Маленький князь летал на крыльях… Теперь, наконец-то, он сможет сказать Ирине (Машеньке) все, все, все о своей любви! Сказать со сцены – всем, на весь мир! Он знал свою роль назубок, да и не только свою, но и роль Ирины (Машеньки). Он ходил за Машенькой по пятам и просил:
– Да-да-давайте поре-по-порепетируем!
– А чего нам репетировать? Вы знаете свою роль, я знаю свою и вашу, кстати, – равнодушно уклонялась Машенька.
– И йия в-вашу ро-ро-роль зз-знаю!
– Ну вот и славно. Чего же нам репетировать – зря время терять? Будет генеральная – там и порепетируем.
– Ну-ну-ну ко-кк-когда же она б-будет, не-не-не-скоро! – У бедного Тузенбаха-Кроне-Альтшауера аж слезы наворачивались на его прекрасные голубые глаза, он был просто не в силах ждать, он изнемогал под спудом своей любви.
А Машенька даже и не замечала этого, она рвалась всей душой на репетиции в другие мизансцены – с Вершининым (дядей Пашей), а маленький князь только путался под ногами.
Африканские блохи были неистребимы, чихать они хотели на любую дезинфекцию, можно сказать, они лакомились ею. Зимой блохи вели себя более-менее терпимо, а летом заедали до такой степени, что в особенно жаркие недели весь Морской корпус дневал в классах под сводами цитадели, а ночевал в крепостном рву, благо он был так широк и огромен, что места хватало всем тремстам двадцати кадетам и гардемаринам; во рву устанавливались и ночные дежурные посты, и всё прочее честь по чести, как в казарме.
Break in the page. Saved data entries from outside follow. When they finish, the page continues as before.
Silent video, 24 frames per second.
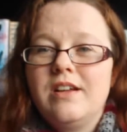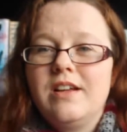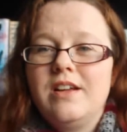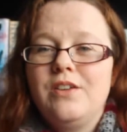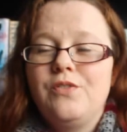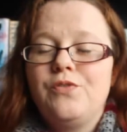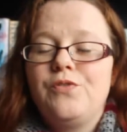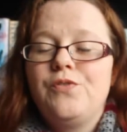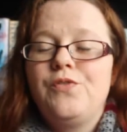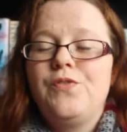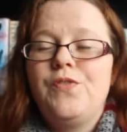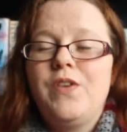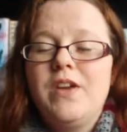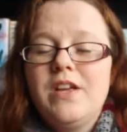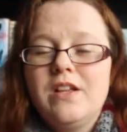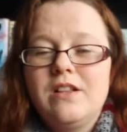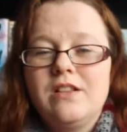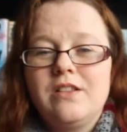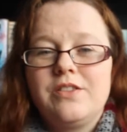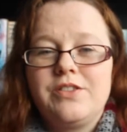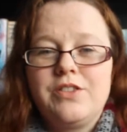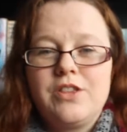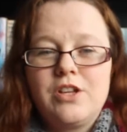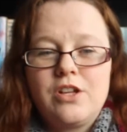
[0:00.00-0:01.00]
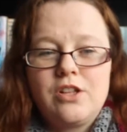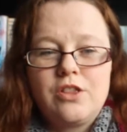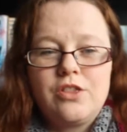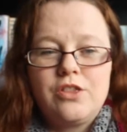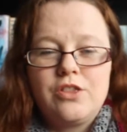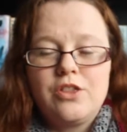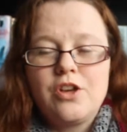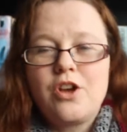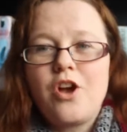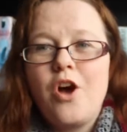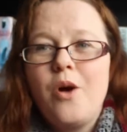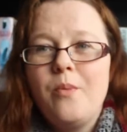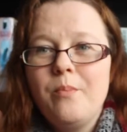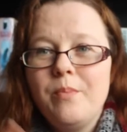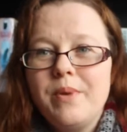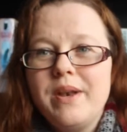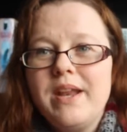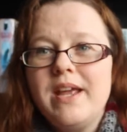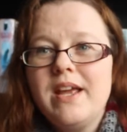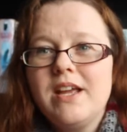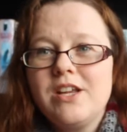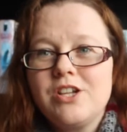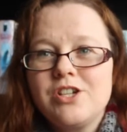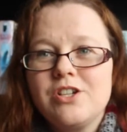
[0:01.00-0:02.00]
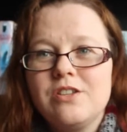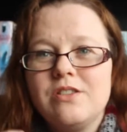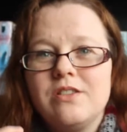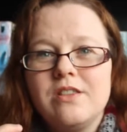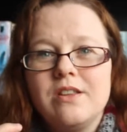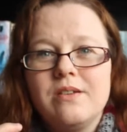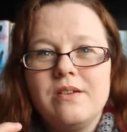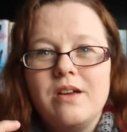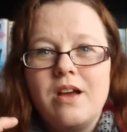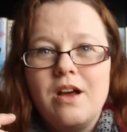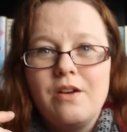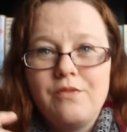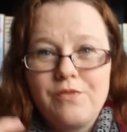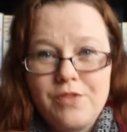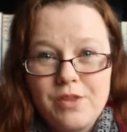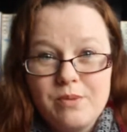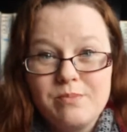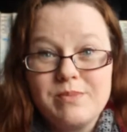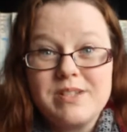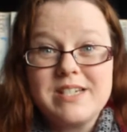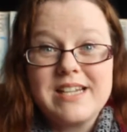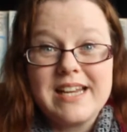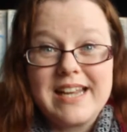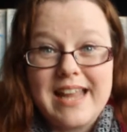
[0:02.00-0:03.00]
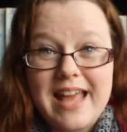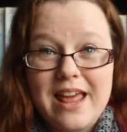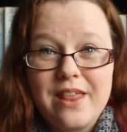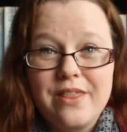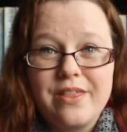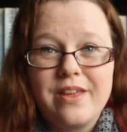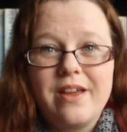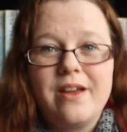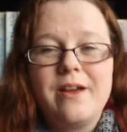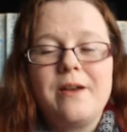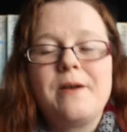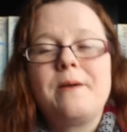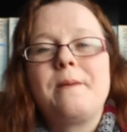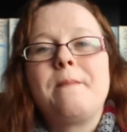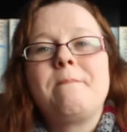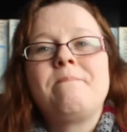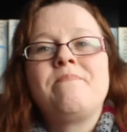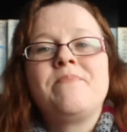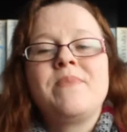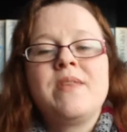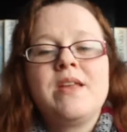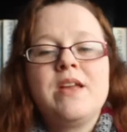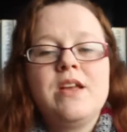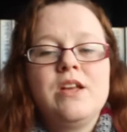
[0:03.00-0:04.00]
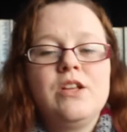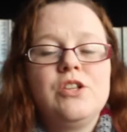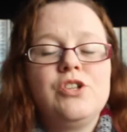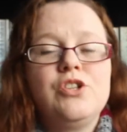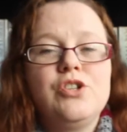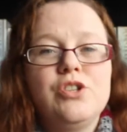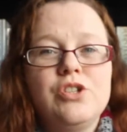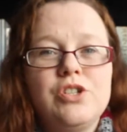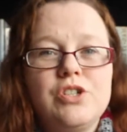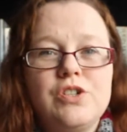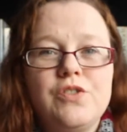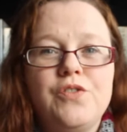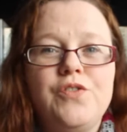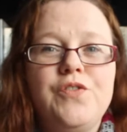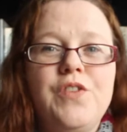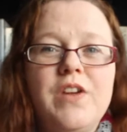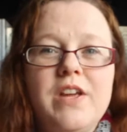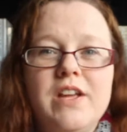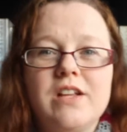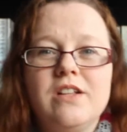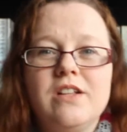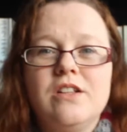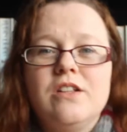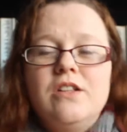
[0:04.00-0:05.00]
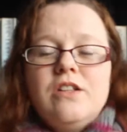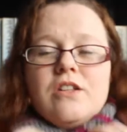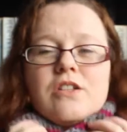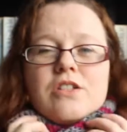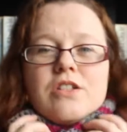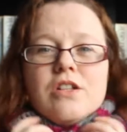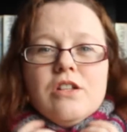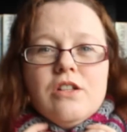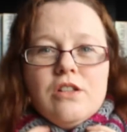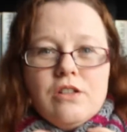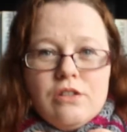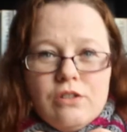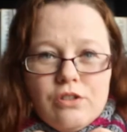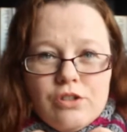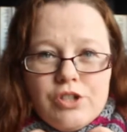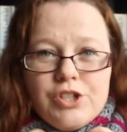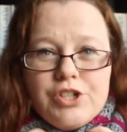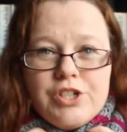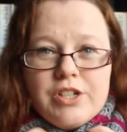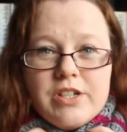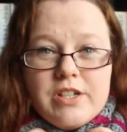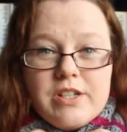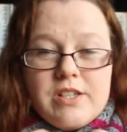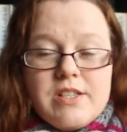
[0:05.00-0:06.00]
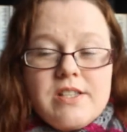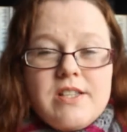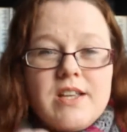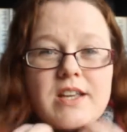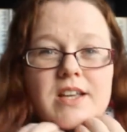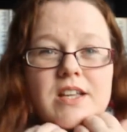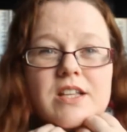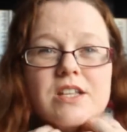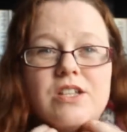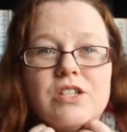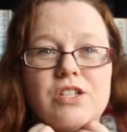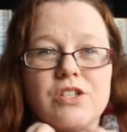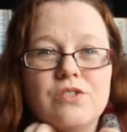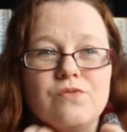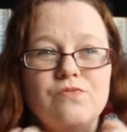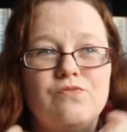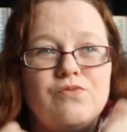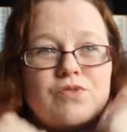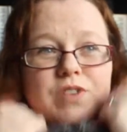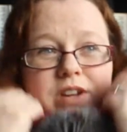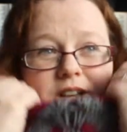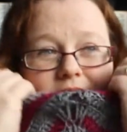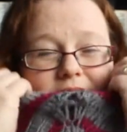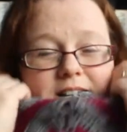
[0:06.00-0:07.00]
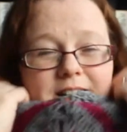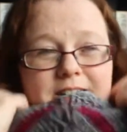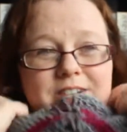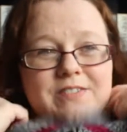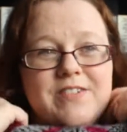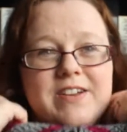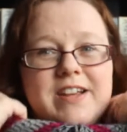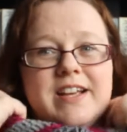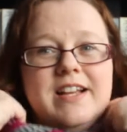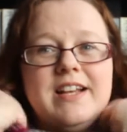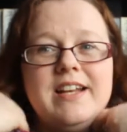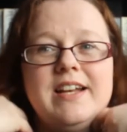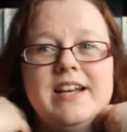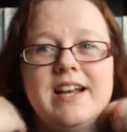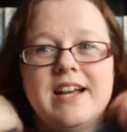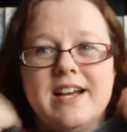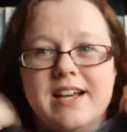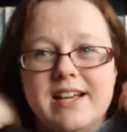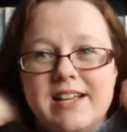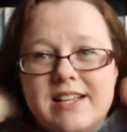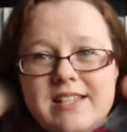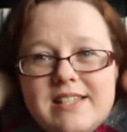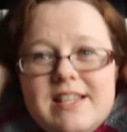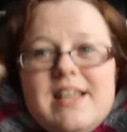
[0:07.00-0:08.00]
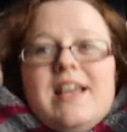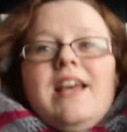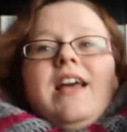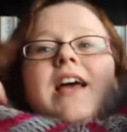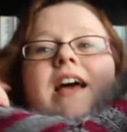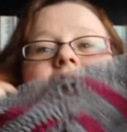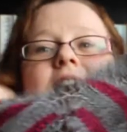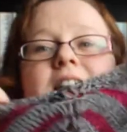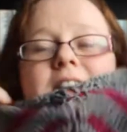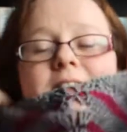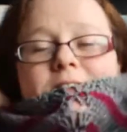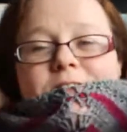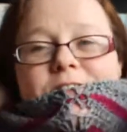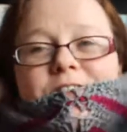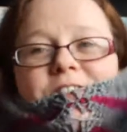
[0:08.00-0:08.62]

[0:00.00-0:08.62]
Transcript: the combination of them together just feels luscious. It's really nice, and it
Летом дул знойный сирокко, и во рву, на глубине десяти – двенадцати метров, хоть как-то можно было спастись от его обжигающего дыхания. Марии очень нравилось само слово сирокко – ей слышалось в нем что-то мистическое, вечное, чувствовался какой-то странный нерв в самой его звукописи. Кстати говоря, ей здесь все нравилось: и море, и ветер, и горы, и пустыня за ними, и одинокие ели и сосны по обочинам белых известняковых дорог, и темные пятна дикого камня, и густейшие заросли фиолетовой с изморозью ежевики, необыкновенно крупной и сладкой, которую арабы почему-то не ели; и ухоженные долины, полные плодов, как плетеные корзины маленького бербера – торговца фруктами, которые привозил он на двух резвых толстобрюхих ослах, увешанных по бокам пузатыми длинными корзинами. Чего в них только не было: апельсины, мандарины, груши, яблоки, финики!
Маленький торговец, путь которого лежал сюда из Бизерты, сначала заезжал в нижний лагерь Сфаят, где жили семейно офицеры корпуса, расторговывался там насколько возможно, а затем поднимался к крепости к гардемаринам и кадетам. Хотя денежек у тех почти не водилось, маленький бербер обязательно поднимался к ним с остатками товара – здесь были у него свои, нефинансовые интересы.